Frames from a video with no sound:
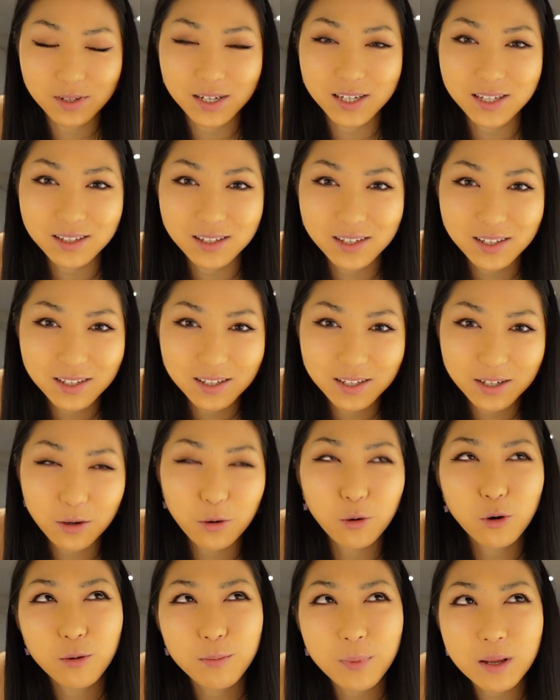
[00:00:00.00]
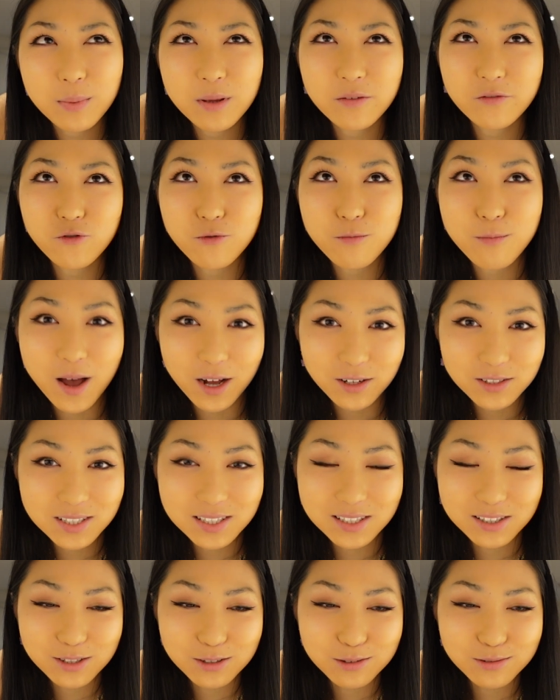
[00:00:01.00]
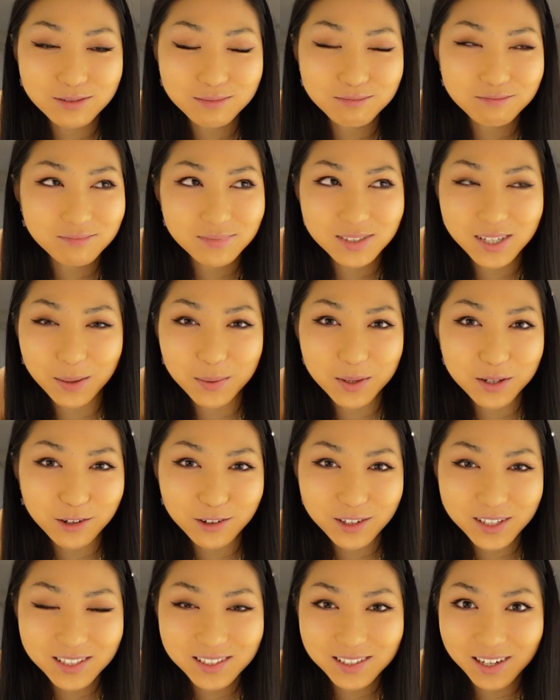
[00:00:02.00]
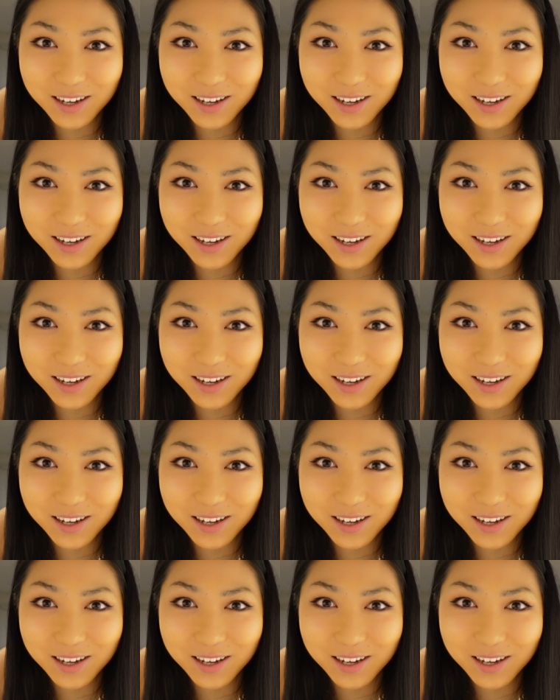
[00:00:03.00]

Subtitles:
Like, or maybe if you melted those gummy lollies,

☆ ☆ ☆

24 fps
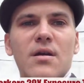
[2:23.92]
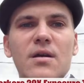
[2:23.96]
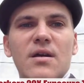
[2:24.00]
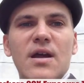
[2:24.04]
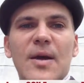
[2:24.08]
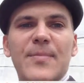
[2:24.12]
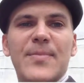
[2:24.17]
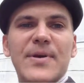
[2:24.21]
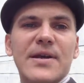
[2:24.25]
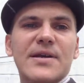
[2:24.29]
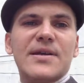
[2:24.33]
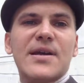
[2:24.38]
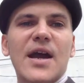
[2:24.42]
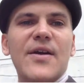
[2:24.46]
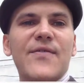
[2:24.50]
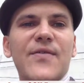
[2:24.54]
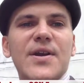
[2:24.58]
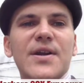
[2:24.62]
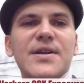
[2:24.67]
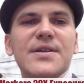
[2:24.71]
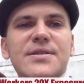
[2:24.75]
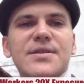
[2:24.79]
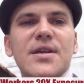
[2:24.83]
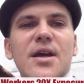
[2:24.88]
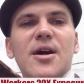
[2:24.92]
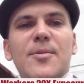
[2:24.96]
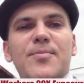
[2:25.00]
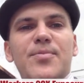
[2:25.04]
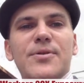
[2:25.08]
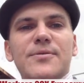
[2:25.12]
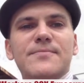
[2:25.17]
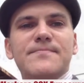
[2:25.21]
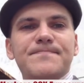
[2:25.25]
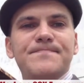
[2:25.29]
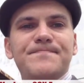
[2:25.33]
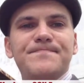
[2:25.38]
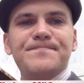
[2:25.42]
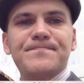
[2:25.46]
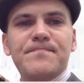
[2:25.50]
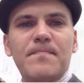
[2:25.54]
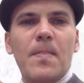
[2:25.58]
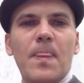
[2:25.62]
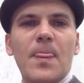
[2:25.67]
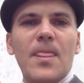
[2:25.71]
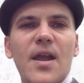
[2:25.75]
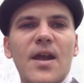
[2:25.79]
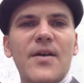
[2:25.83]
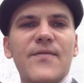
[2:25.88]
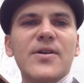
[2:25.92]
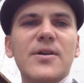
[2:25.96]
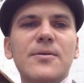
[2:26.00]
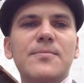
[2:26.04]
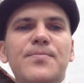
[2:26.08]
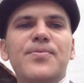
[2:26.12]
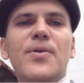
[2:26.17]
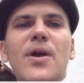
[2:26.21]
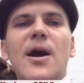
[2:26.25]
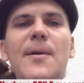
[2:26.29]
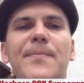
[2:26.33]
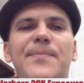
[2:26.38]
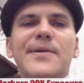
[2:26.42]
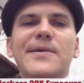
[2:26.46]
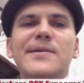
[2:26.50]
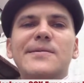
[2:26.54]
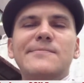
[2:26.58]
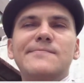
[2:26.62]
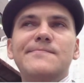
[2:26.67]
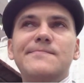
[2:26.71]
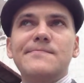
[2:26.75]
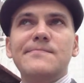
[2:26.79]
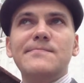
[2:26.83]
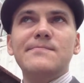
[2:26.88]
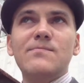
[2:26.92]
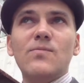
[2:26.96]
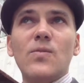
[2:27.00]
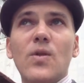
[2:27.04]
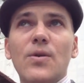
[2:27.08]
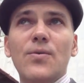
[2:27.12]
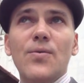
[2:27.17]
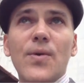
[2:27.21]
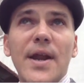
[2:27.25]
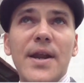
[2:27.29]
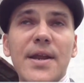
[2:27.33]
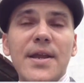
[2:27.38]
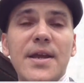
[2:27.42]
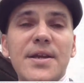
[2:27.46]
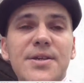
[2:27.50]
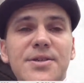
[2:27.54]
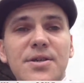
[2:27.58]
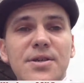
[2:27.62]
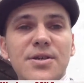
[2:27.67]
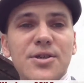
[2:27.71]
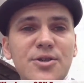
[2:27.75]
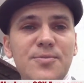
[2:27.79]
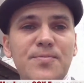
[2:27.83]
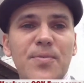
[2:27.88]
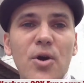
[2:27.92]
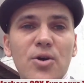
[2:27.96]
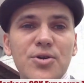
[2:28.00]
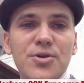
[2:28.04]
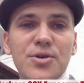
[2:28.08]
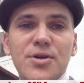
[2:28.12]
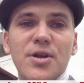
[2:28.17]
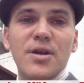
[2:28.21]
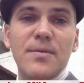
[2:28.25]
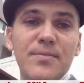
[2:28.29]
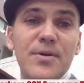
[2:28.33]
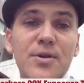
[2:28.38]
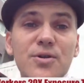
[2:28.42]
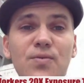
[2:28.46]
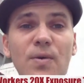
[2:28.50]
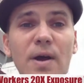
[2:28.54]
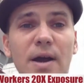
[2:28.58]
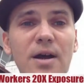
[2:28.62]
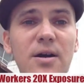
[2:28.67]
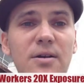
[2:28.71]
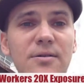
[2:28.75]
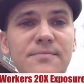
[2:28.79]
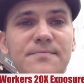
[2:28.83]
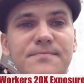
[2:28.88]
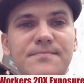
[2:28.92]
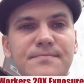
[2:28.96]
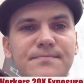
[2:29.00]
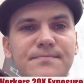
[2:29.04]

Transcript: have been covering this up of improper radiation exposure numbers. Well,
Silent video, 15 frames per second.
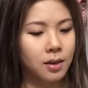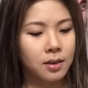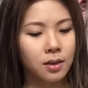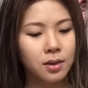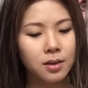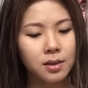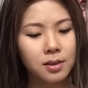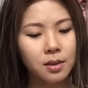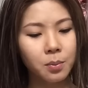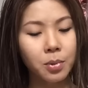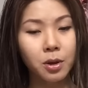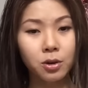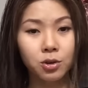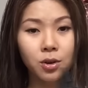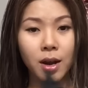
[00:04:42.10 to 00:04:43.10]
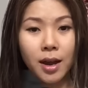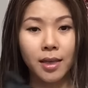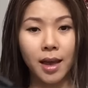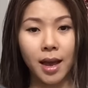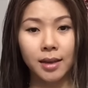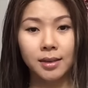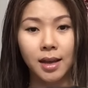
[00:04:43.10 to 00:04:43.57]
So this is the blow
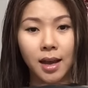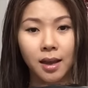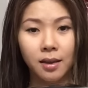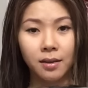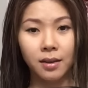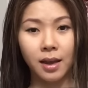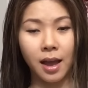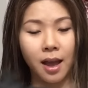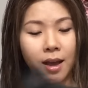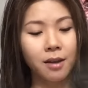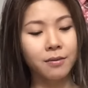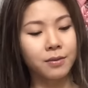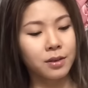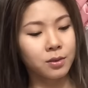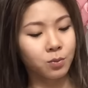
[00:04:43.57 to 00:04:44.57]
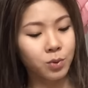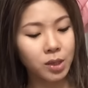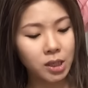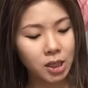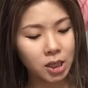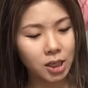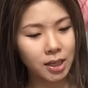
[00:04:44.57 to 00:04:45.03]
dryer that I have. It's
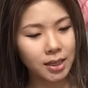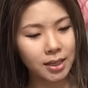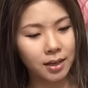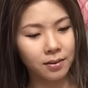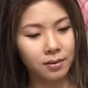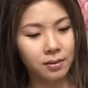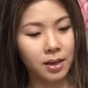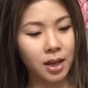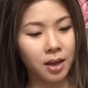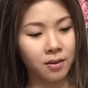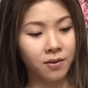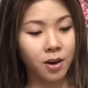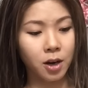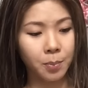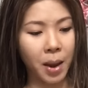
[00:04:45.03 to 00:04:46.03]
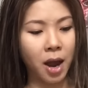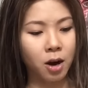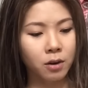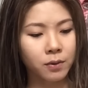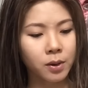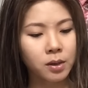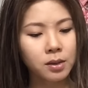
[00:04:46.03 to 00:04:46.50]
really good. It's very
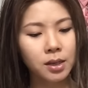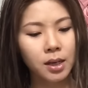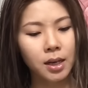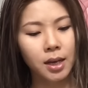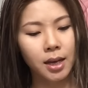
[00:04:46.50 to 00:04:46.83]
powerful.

☆ ☆ ☆

→ **Exercise**: Please list every line of the records that contains "video".

→ **Expected answer**:
Frames from a video with no sound:
Silent video, 15 frames per second.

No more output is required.